25 Nov 2011 - 10:33pm
Jared M. Spool
2003

Hi Enz,

We run into this all the time.

First, we learned about this problem the hard way and now put into our contracts a specific non-disclosure agreement that the client will keep all data safe and treat it as their own. Also, if the data contains sensitive personal information, as is common when we study e-commerce as we capture credit card and banking information, we may also negotiate that the client grants indemnity to us in case there is a privacy problem with any data we release.

It's unlikely you have done that. Now, you can try to get your client to sign a document after the fact. (A simple non-disclosure, that mimics the non-disclosure you used for your participants will likely do the case. At least it would here in the US.)

However, in the US, if they commissioned you to do the work and you didn't explicitly talk about it in your contract, then they own all the work products. The videos and data would certainly be considered work products, independent of any agreements you made with the participants. 

The good news is, again here in the US, any agreements you made with the participants would be on behalf of the client and thereby it could be argued they are bound to it.

I don't know what the rules for work-for-hire contractual agreements are in the UK. You'll have to check that out.

One tactic could be to inform your client that they are responsible for the privacy of the data if you release it to them. Is their corporate counsel willing to put on paper that they accept that responsibility and will (a) treat the data as their own and (b) indeminify you if there is any privacy violation (and subsequent legal action), covering any legal fees and actions that the participants or their agents may take. Here in the states, any sane corporate counsel would think twice about agreeing to that.

Hope that helps,

Jared

28 Nov 2011 - 9:20am
Enz
2011

 

Thanks Jared

We did not clarify who had ownership over all artefacts  produced from the study - in this instance I do not mind the client having the videos, but can I ask (because I have to render the videos for the client to be able to view them) – do you just give clients the raw data or do you hand over the rendered / finished/ edited  copy, or both? 

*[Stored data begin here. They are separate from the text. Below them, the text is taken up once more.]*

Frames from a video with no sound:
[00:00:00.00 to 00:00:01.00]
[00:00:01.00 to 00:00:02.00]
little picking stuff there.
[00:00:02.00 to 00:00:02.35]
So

We hadn’t given much thought about who owns the data, so now it’s very vague to ourselves and the client. The client was not even expecting videos initially, we felt they needed to see the evidence and possibly show it to their managers, which has brought up this issue.  But I would also like to control the work load that occurs at the end of a project and maybe hand over a selection of videos instead of all – in which case (from what you are telling me), we should have stated this in the initial contract ?  (I must say the clients appear to be reasonable and i've already told them i will give them a selection of the videos, but i don't want to make this mistake again in the future with another client).

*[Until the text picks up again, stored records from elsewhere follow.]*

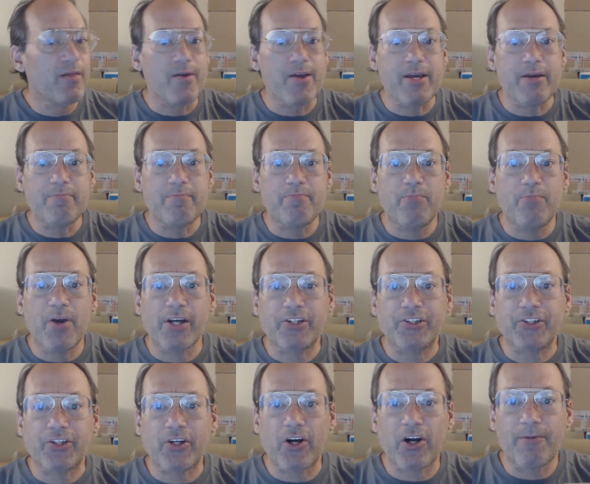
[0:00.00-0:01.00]
The
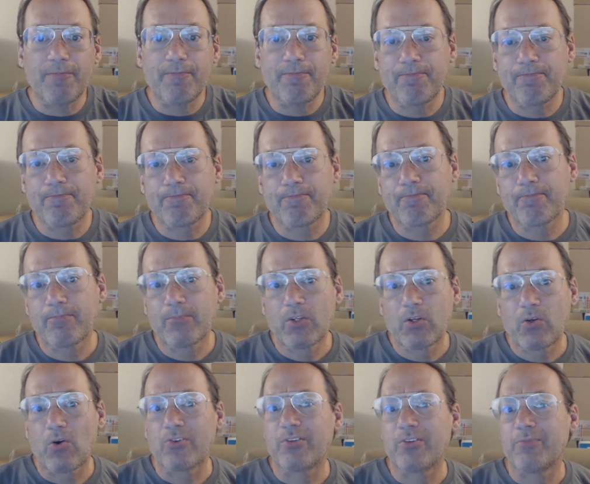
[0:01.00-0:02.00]
picture,
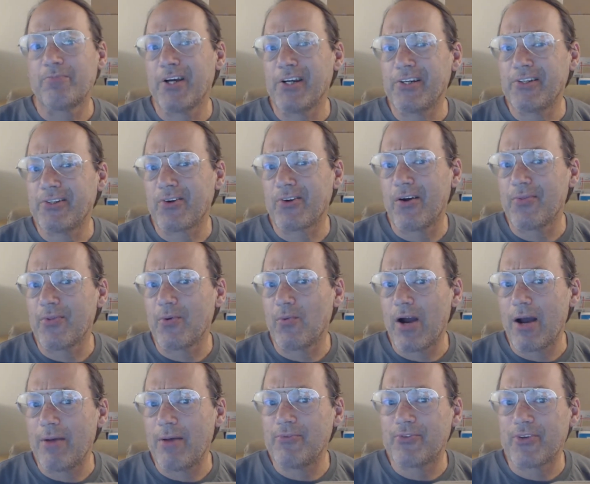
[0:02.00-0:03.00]
of course the picture on the
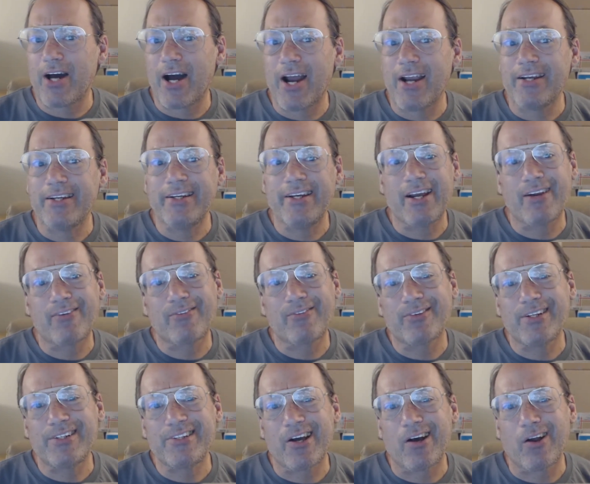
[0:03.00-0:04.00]
website can't
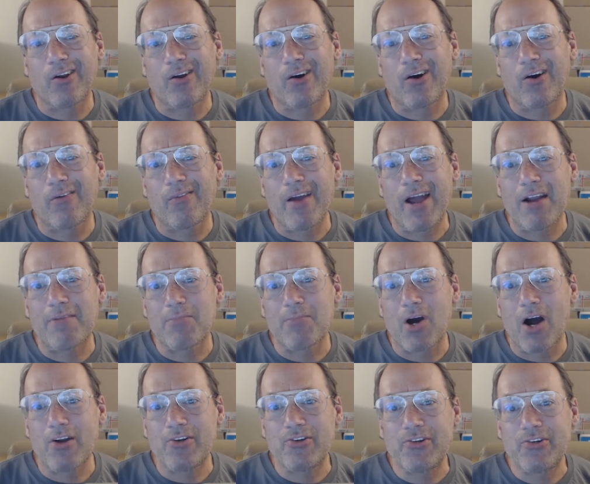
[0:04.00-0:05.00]
really tell all that
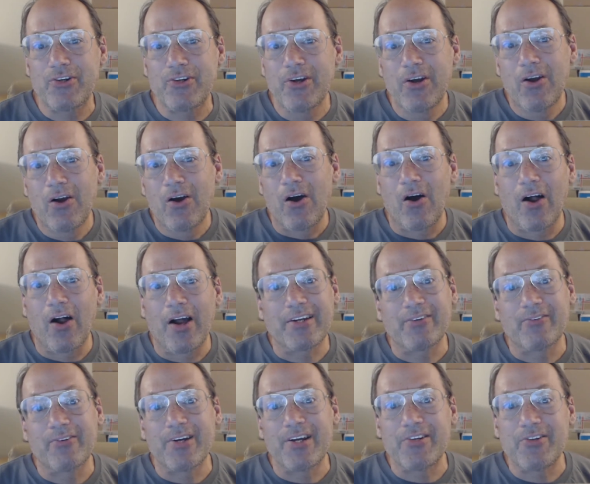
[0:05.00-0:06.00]
much. All
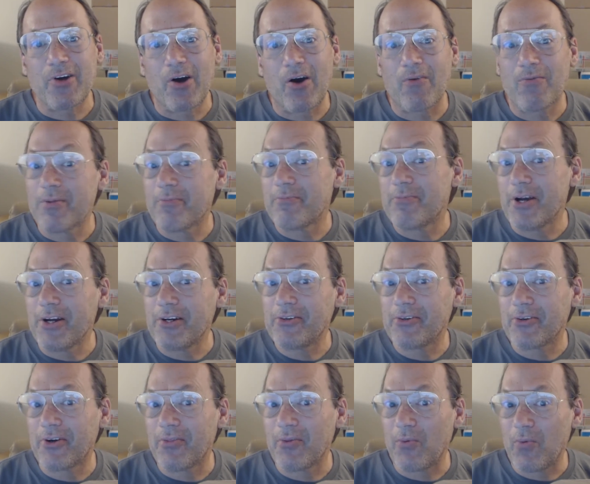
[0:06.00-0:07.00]
I can really tell from the
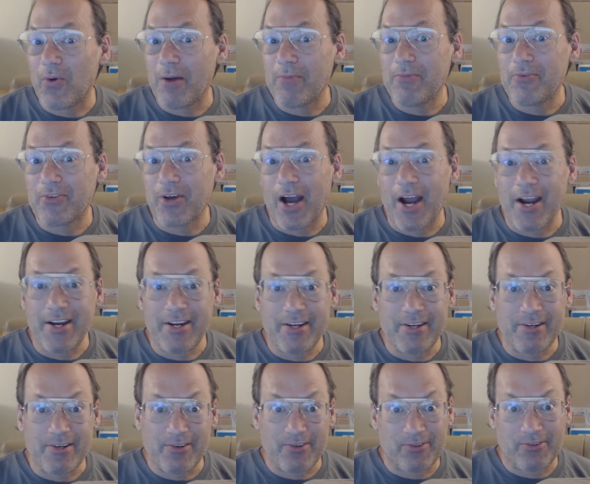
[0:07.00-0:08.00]
picture on the
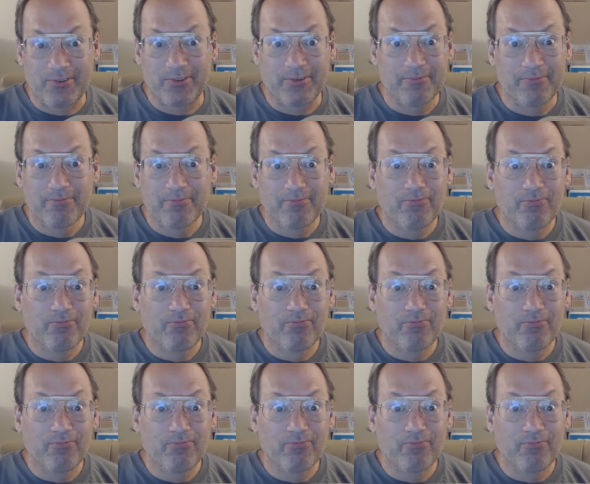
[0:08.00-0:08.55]
website is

My main worry was the participants’ data being protected - the client already provides a statement on their site over data protection (so I wasn’t worried about data collected via their site). But I also wanted to be sure the client takes the same care with the data I hand over to them.

Thanks
Enz

 

7 Dec 2011 - 5:17pm
Jared M. Spool
2003

Hi Enz,

You're right that you want to get in the habit of specifying this stuff up front. You should know what will happen with any data, artifacts, or in-progress work you'll produce at the end of the project. (In the US, many contracts and service agreements specify that the client gets everything.) Discussing this as you're nailing down the details of the project gives you a lot more flexibility and prepares everyone for the final deliverables.

I think you have every right to say to your client, "We weren't expecting to give you these. Frankly, we didnt think about it (and probably should have). We can give you the raw files easily. If you'd like us to render, finish, or edit them in any way, we'll need to charge you $X for each video."

Again, you can do this with every client. You can either tell them up front they have to decide if they want the videos, or let them decide towards the end of the project (after they've determined if it's worth it or not). In the past, we've made video delivery an additional cost for some clients. Some said they were willing to pay, others didn't think it was worth it.